This is all a lead-in to discuss Lawndale's Big Show, which opens July 7. This is a juried exhibit that has been held almost every year since 1984. The rules state that "The Big Show is an annual juried exhibition showcasing new work in all media by artists living within a 100-mile radius of Lawndale Art Center." If you draw a 100-mile circle around Houston, it encompasses a huge area--Lufkin, Victoria and Orange all fall well within the circle, which extends into Louisiana to the east and almost to Austin in the west. Of course, driving to those places is further than 100 miles, but as the crow flies, they all fall within the radius. Consequently, every year Lawndale gets some work from the extreme hinterlands. This pays off in spades sometimes--like in 2013 when Port Arthur teenager Avril Falgout made Black Veil Brides and won a best-in-show award.


Avril Falgout, Black Veil Brides, 2013, paper maché, 75 x 50 x 105 inches

The jurors have been pretty great over the years. Among them have been Walter Hopps (1985), Luis Jimenez (1987), Paul Schimmel (1995), Lane Relyea (1999), Michael Ray Charles (2004), and Duncan MacKenzie (2103), who was the one who awarded Falgout the 2013 award.

For the past few years, the juror has always been from out of town. The last Houston juror they had was Don Bacigalupi in 1997, who was the director of the Blaffer Gallery at the time. One reason to use out-of-towners is to get fresh eyes on the art--to have jurors who are completely unbiased, who won't feel any social pressure to pick art by their friends and acquaintances.

But this year, that has changed. The juror is Toby Kamps, a curator at the Menil and soon to be director of the Blaffer Gallery. He has long been an active participant on the Houston art scene, including his curation of No Zoning: Artists Engage Houston in 2009 at the CAMH. He sent out an email to many in Houston's local art community (including me) announcing that he would be the juror. My first thought was that the impartiality of the previous years would be out the window. Kamps knows a lot of local artists, and even if the judging is name-blind, he can tell the style and approach of artists he likes by sight.

I expressed this worry in the Facebook thread, and several artists (as well as Kamps himself) responded. One suggestion was that many of Houston's finest artists don't often apply to the Big Show. Why? I don't know exactly. It used to be that you had to physically bring the art to Lawndale, and that's a pain in the ass (especially if your art is big). But now it's electronic. Part of it is that you get rejected a lot, which sucks and seems especially like an unnecessary insult if you already have venues for your work. And I think another factor is that the Big Show has come to have a reputation for amateur work (in the best sense of the word) and showcasing emerging artists, which for an older, more established artist, may make the Big Show seem less attractive. In the Facebook thread, Kamps seemed to be specifically working against that. He sent out his Facebook post to a large selection of Houston's best-known artists. He seemed to want the Big Show to be a showcase for the best of Houston, like the old Blaffer Area Exhibits, which the Blaffer put on until 2008.

One artist contacted me expressing a worry that this change might make the Big Show seem less welcoming for emerging artists. The Big Show has been important in years past for giving emerging artists the boost they needed.

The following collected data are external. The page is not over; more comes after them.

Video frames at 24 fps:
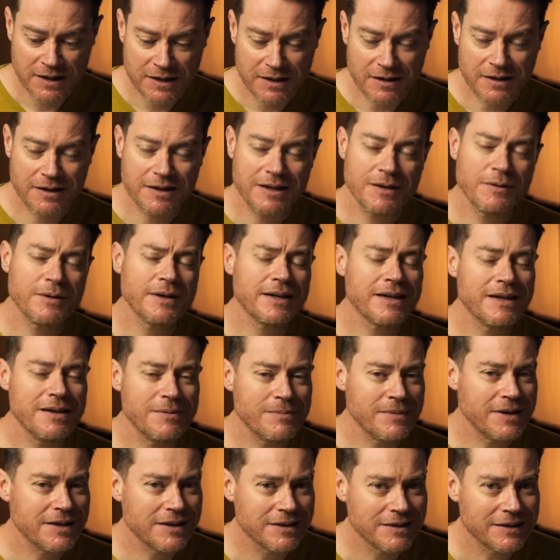I know I keep
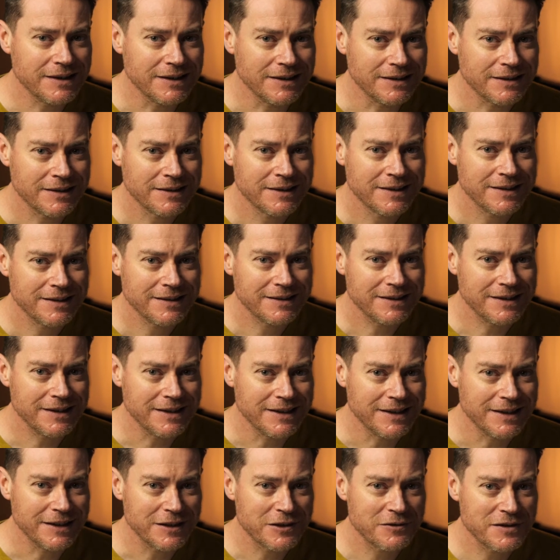mentioning
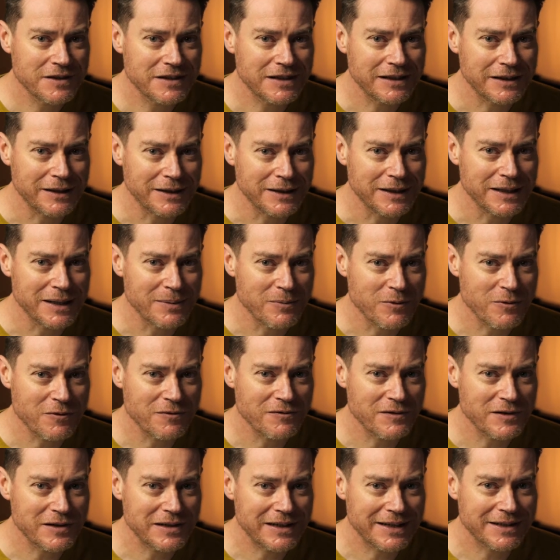the crystalline and
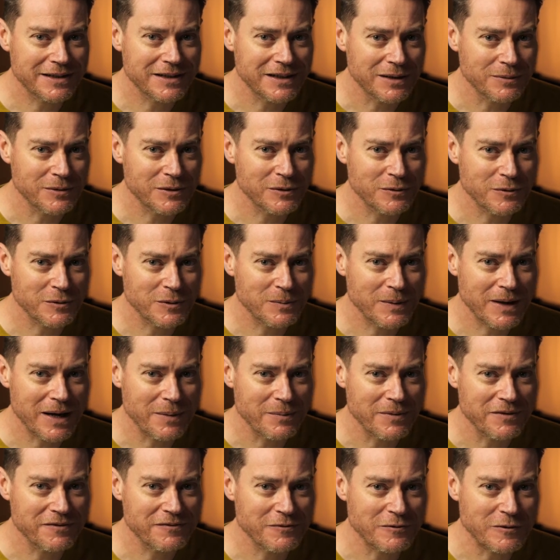amorphous lecture that we talked about
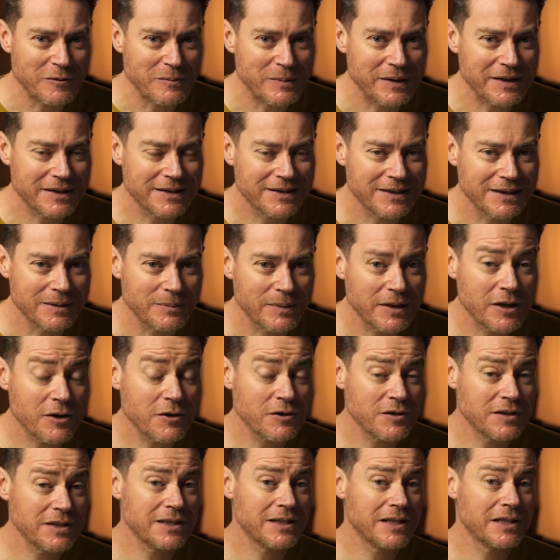before, but
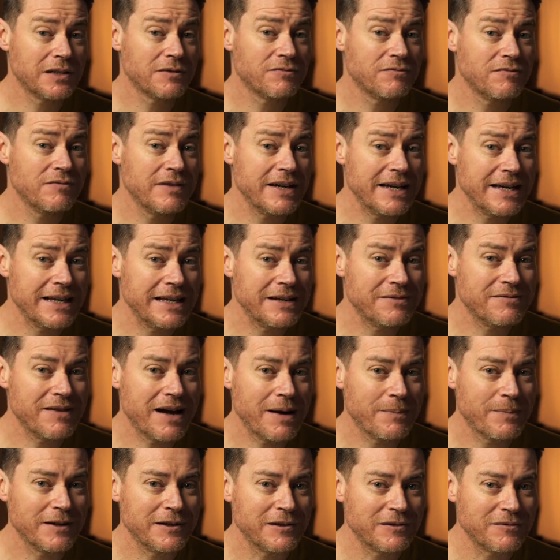because this is really
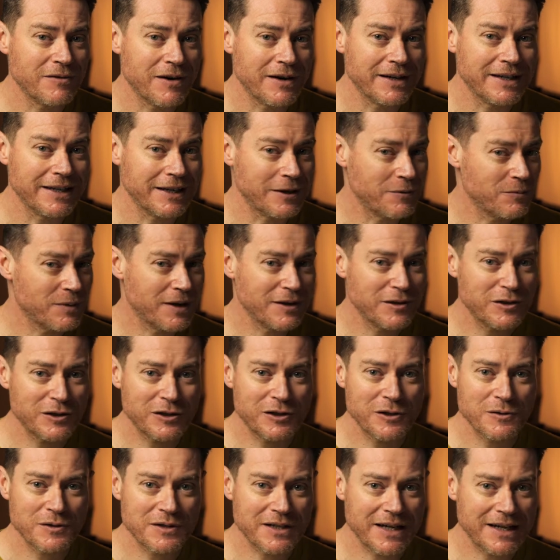rapid drying, 1 to
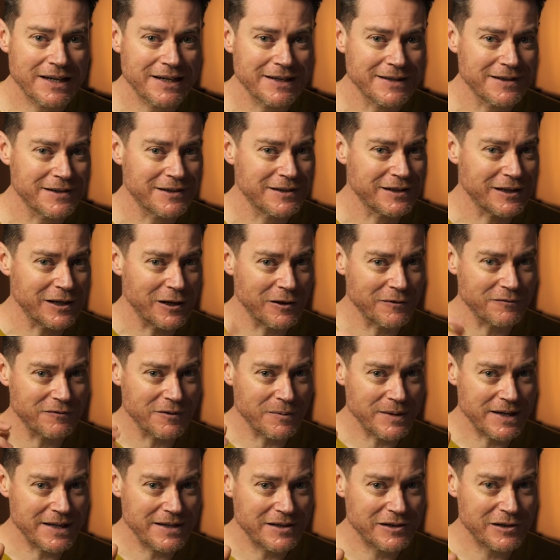2 seconds to go
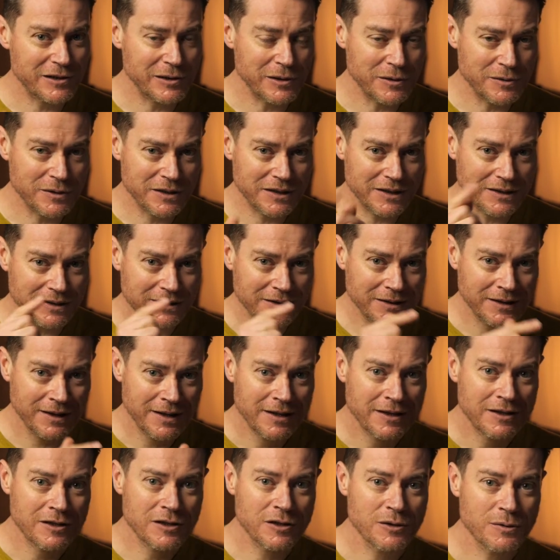from in solution
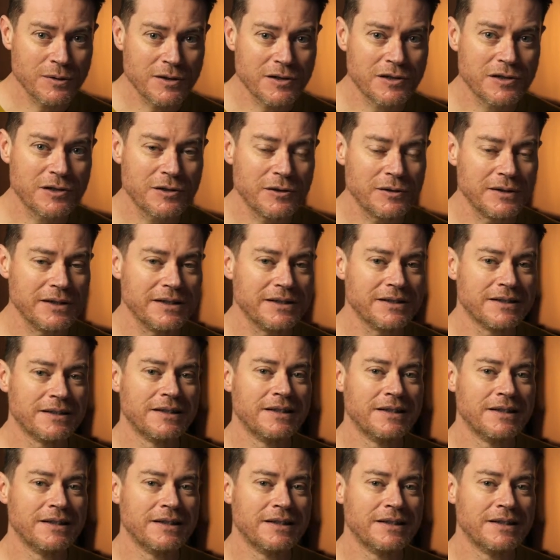to a solid,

But Kamps addressed that concern. He wrote in the Facebook thread, "I want the Big Show to be really big. There'll be room for older, established artists, rising stars, and lots of new talent. I want EVERYONE to apply, whether I know them or not."

Other rule changes this year have been that artists can only submit one work (in the past, you could submit multiple works, which sometimes meant one might have several works in one show--such as the little suites of work by Matt Messinger and John Sturtevant in the 2011 Big Show). Director of Lawndale Stephanie Mitchell told me that she wanted to "challenge artists to hone in on one work made in the last year."

To encourage amateurs and emerging artists, Lawndale has reached out to schools for entries. And unlike the Royal Academy, there is no admission fee, so that is one obstacle that formerly existed removed.

Mitchell added, "Toby's line of thinking--which I very much agree with and I think is very much in the spirit of Lawndale--is that by showing a wide, diverse range of artists working across different media and at different stages of their career, everyone is elevated."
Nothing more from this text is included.